Я поглядел на обвитый плющом фасад, на окна спальни, а потом на окна следующего этажа, где в начале нашей семейной жизни мы обитали в однокомнатной квартирке. Имелся еще один этаж, если посчитать и каморки под черепичной крышей. Там сохранился большой колокольчик, пружиной соединявшийся с сонеткой, — с его помощью в первые годы нашего века на первый этаж призывали горничную.

У старого врача, владевшего домом до нас, было шестеро слуг, включая экономку, но Хелен держала его в порядке с помощью только чреды мимолетных девушек, которым быстро приедались тяжелый труд и невообразимые неудобства дома.
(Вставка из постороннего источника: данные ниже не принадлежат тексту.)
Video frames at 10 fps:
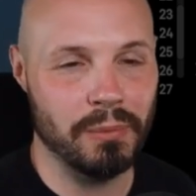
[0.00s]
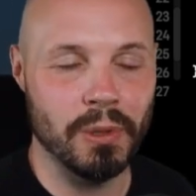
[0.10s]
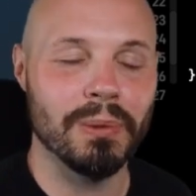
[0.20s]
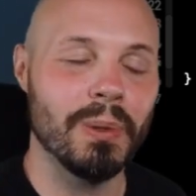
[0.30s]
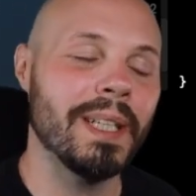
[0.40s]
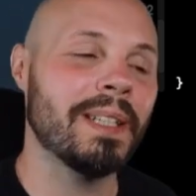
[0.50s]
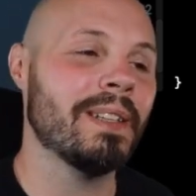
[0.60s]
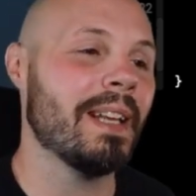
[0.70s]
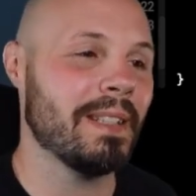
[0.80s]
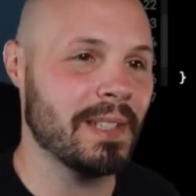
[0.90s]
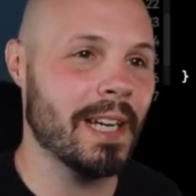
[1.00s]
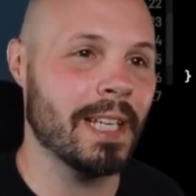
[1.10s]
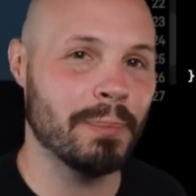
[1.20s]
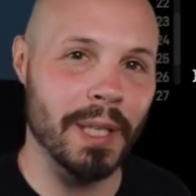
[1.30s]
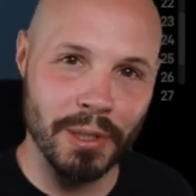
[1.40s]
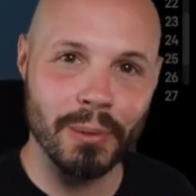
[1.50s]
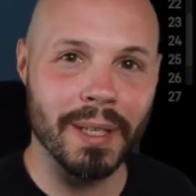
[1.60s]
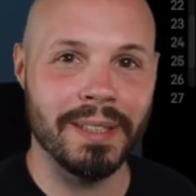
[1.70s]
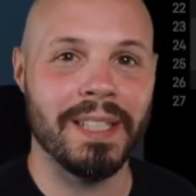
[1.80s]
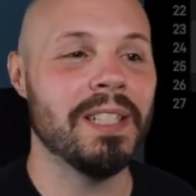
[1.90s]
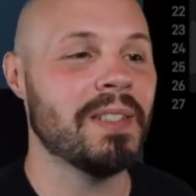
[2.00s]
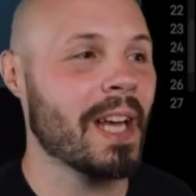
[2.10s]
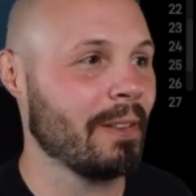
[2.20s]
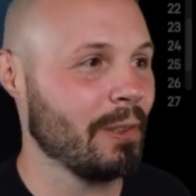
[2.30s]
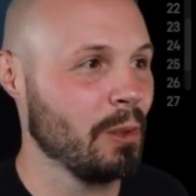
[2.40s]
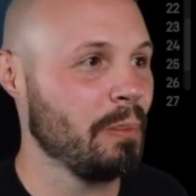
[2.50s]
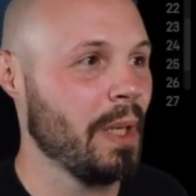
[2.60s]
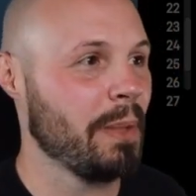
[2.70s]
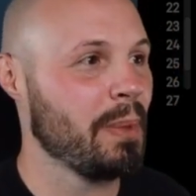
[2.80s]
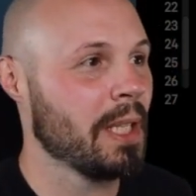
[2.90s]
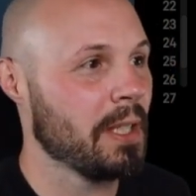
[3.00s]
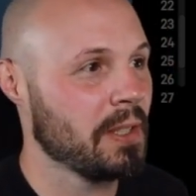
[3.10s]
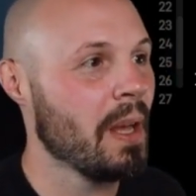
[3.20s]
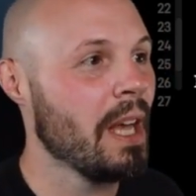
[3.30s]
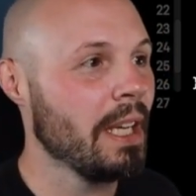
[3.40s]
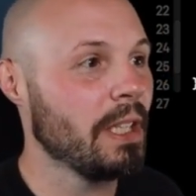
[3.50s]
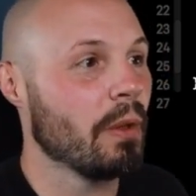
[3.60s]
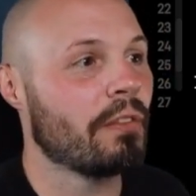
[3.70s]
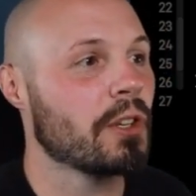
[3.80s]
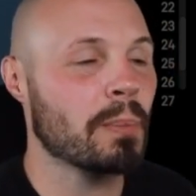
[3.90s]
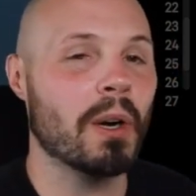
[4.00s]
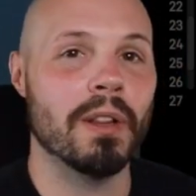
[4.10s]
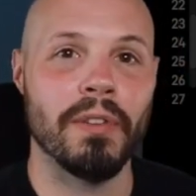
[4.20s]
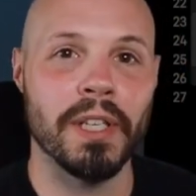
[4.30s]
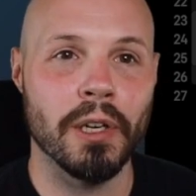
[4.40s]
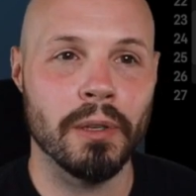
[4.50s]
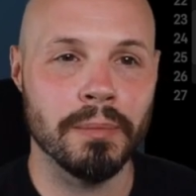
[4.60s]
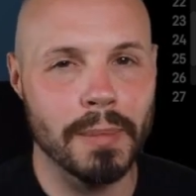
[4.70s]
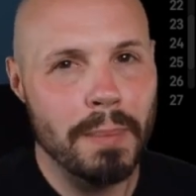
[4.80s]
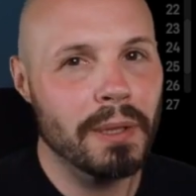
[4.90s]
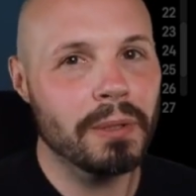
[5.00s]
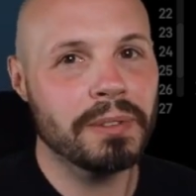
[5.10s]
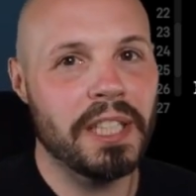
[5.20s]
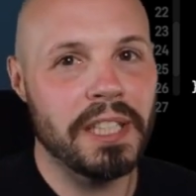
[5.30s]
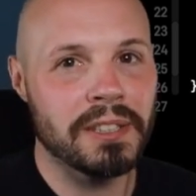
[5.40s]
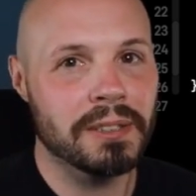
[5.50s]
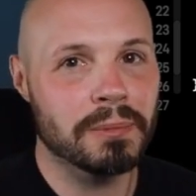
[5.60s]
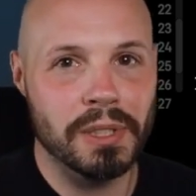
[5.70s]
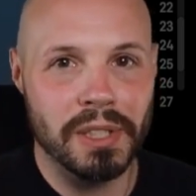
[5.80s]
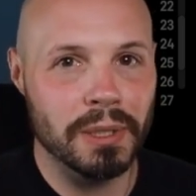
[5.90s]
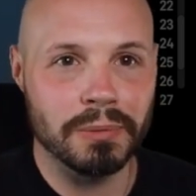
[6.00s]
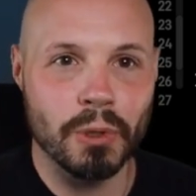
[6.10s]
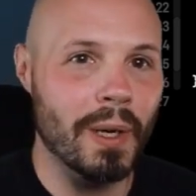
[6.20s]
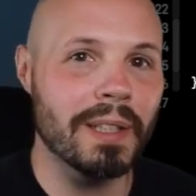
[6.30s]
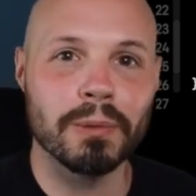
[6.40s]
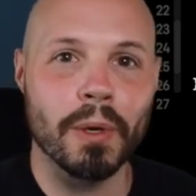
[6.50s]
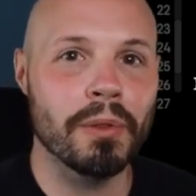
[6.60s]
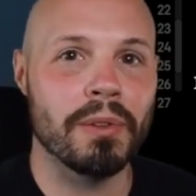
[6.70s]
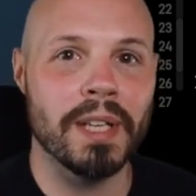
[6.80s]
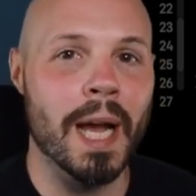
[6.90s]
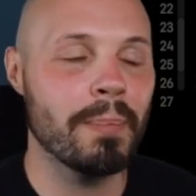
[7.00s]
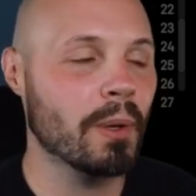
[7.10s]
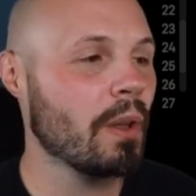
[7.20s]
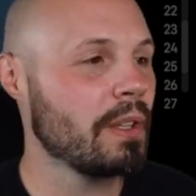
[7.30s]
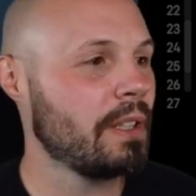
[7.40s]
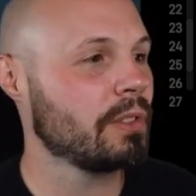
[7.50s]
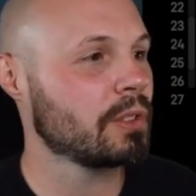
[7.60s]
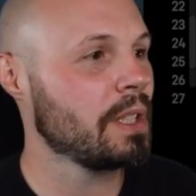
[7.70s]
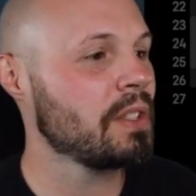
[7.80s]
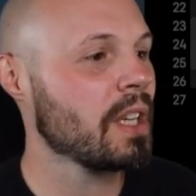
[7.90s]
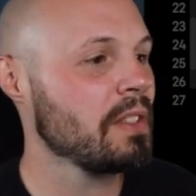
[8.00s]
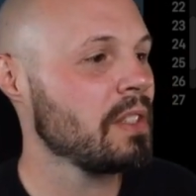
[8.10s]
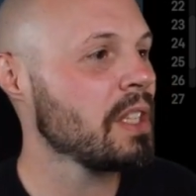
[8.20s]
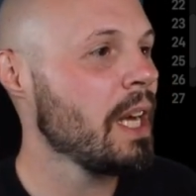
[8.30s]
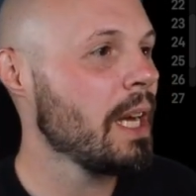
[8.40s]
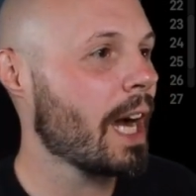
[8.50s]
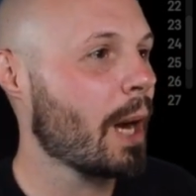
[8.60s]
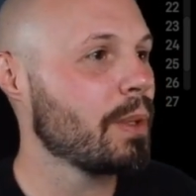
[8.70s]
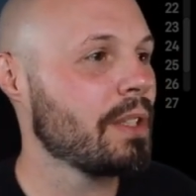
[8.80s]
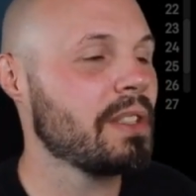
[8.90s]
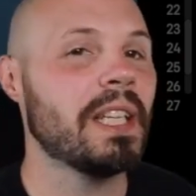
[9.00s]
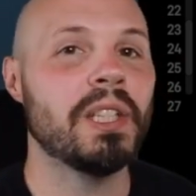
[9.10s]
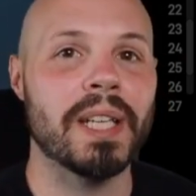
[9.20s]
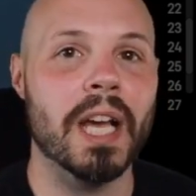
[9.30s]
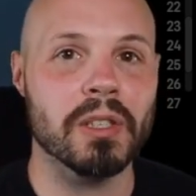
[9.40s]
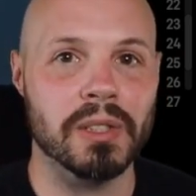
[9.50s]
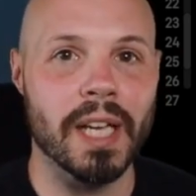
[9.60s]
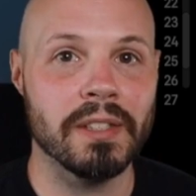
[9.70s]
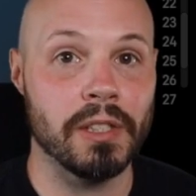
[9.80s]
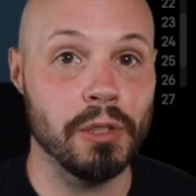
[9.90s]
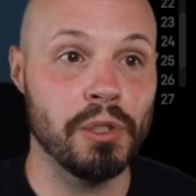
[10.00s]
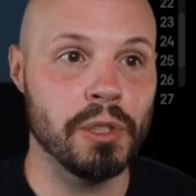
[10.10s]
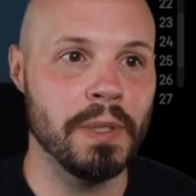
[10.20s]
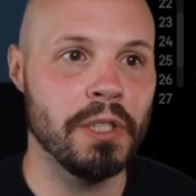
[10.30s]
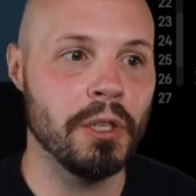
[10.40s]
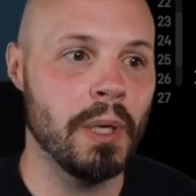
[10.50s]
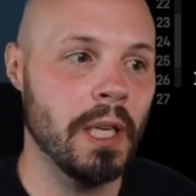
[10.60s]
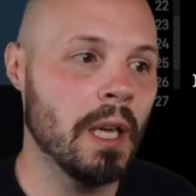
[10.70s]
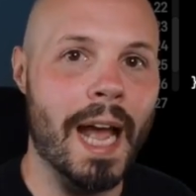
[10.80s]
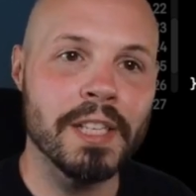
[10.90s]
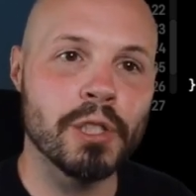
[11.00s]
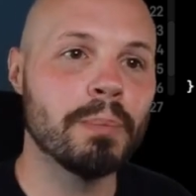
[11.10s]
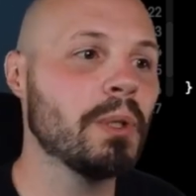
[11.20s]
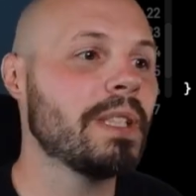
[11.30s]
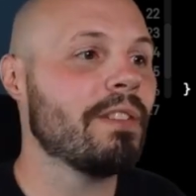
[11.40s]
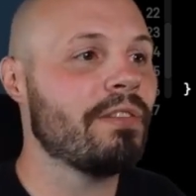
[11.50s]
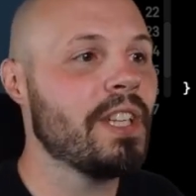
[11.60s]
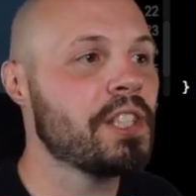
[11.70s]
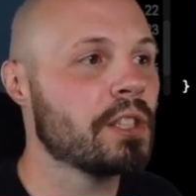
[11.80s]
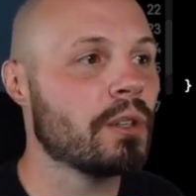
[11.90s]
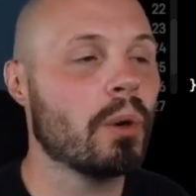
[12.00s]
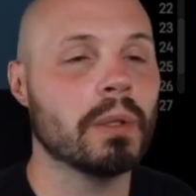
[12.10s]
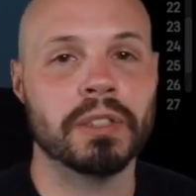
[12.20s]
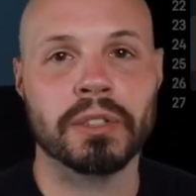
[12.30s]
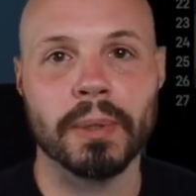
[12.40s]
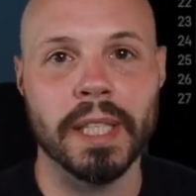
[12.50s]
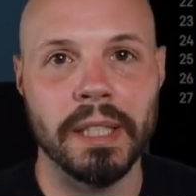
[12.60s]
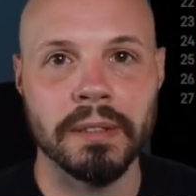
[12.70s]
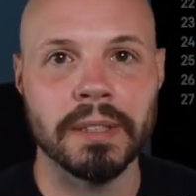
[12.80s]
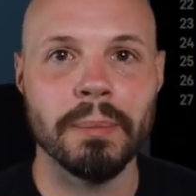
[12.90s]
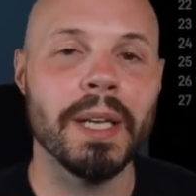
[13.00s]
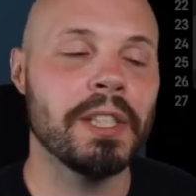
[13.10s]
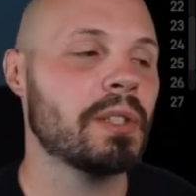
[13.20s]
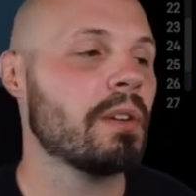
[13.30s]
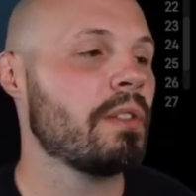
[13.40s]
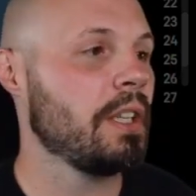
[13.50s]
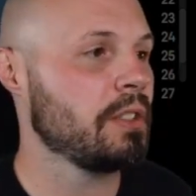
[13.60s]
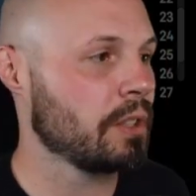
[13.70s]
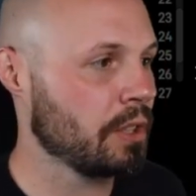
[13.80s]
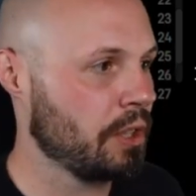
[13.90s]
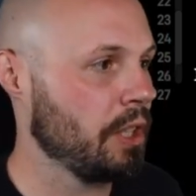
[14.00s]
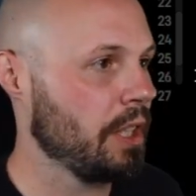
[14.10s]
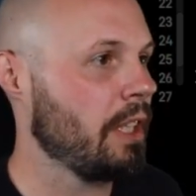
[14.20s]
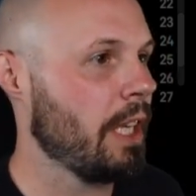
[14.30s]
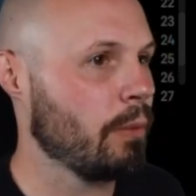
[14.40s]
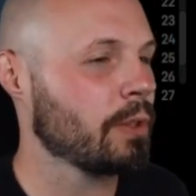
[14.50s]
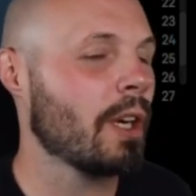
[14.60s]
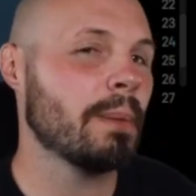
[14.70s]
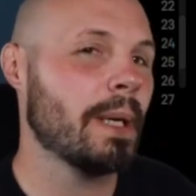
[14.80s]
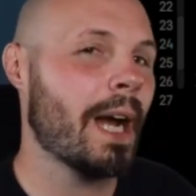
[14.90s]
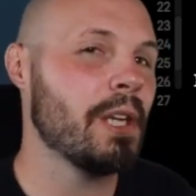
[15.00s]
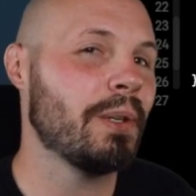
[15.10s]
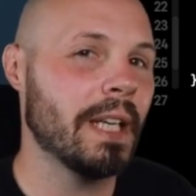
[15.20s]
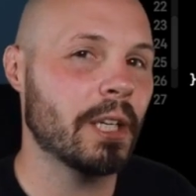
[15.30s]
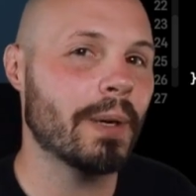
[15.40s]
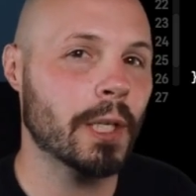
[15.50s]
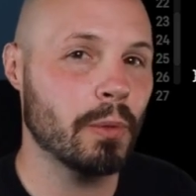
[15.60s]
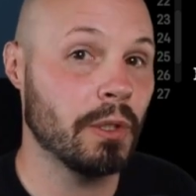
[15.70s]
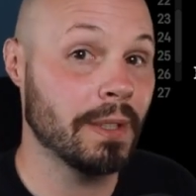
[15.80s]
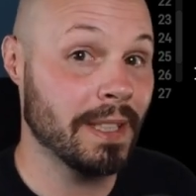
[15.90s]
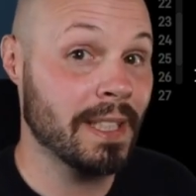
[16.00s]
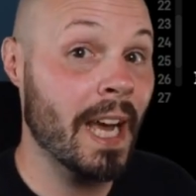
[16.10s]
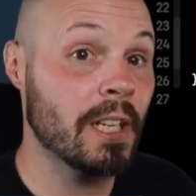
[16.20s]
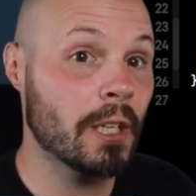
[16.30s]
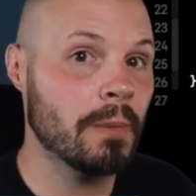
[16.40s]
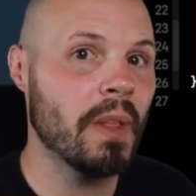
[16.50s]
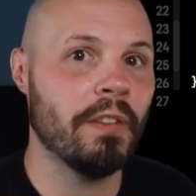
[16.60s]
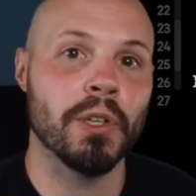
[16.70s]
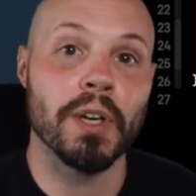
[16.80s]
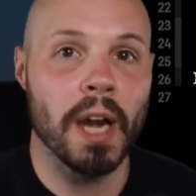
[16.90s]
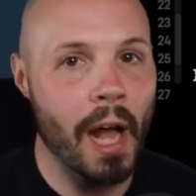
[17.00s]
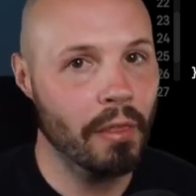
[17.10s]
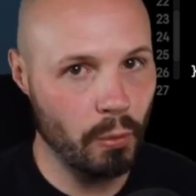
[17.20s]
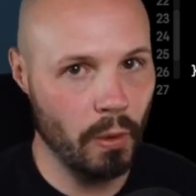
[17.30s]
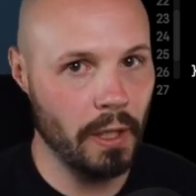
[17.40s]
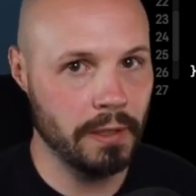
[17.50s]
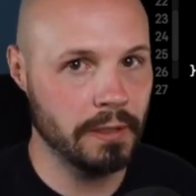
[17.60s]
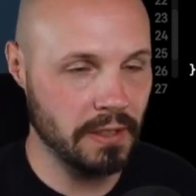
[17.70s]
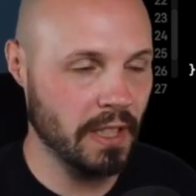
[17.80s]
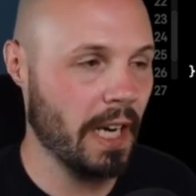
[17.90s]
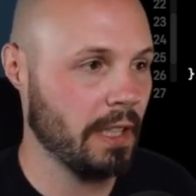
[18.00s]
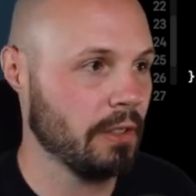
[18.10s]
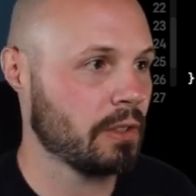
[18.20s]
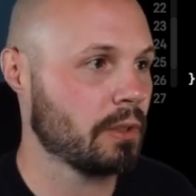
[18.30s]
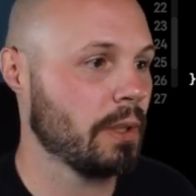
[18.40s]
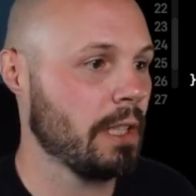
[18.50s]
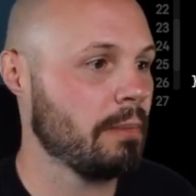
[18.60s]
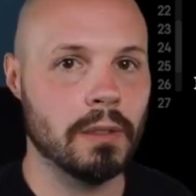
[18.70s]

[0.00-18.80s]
We'll get to that in a second, but I do want to tease that a little bit because, the first part of the video might be a little tedious. We're just going to quickly run through the app on all the different screen sizes, but this is a good exercise that you should be doing as you're building a feature or a screen to make sure things are good. And we'll talk about how you can interact with your designer if you're not the one designing the screen.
Прежде чем вернуться в приемную, я снова посмотрел на сгорбленную спину и снующие руки моей жены. Безумие какое-то! На языке у меня вертелись слова; «Пожалуйста, оставь!». Но я их не произнес. Что толку? Я снова и снова пытался ее останавливать и лишь напрасно терял время. Так уж она была создана. Прирожденная домашняя хозяйка, она просто не могла сложить руки и признать свое поражение. Она твердо решила содержать дом в идеальной чистоте внутри и снаружи.

Это угнетало и злило меня. Я женился на красивой, умной, душевной девушке и всем сердцем желал, чтобы она была добрее к себе и хоть когда-нибудь отдыхала. В первые дни брака я мольбами, а иногда и бурными сценами, которые у меня не очень-то получались, пытался заставить ее не надрываться, но с тем же успехом я мог убеждать каменную стену — Хелен упрямо продолжала наводить порядок. И еще готовка. Я не встречал никого, кто умел бы творить подобные кулинарные чудеса, и как истинный любитель поесть я благославлял свою удачу и все же лихорадочно желал, чтобы она меньше времени проводила у плиты. Однако, когда вопреки моим настояниям она продолжала поступать по-своему, я утешался мыслью, что слышу, как она поет, атакуя комнаты пылесосом и тряпками. Вот и сейчас, оттирая проклятую ступеньку, она что-то тихонько мурлыкала.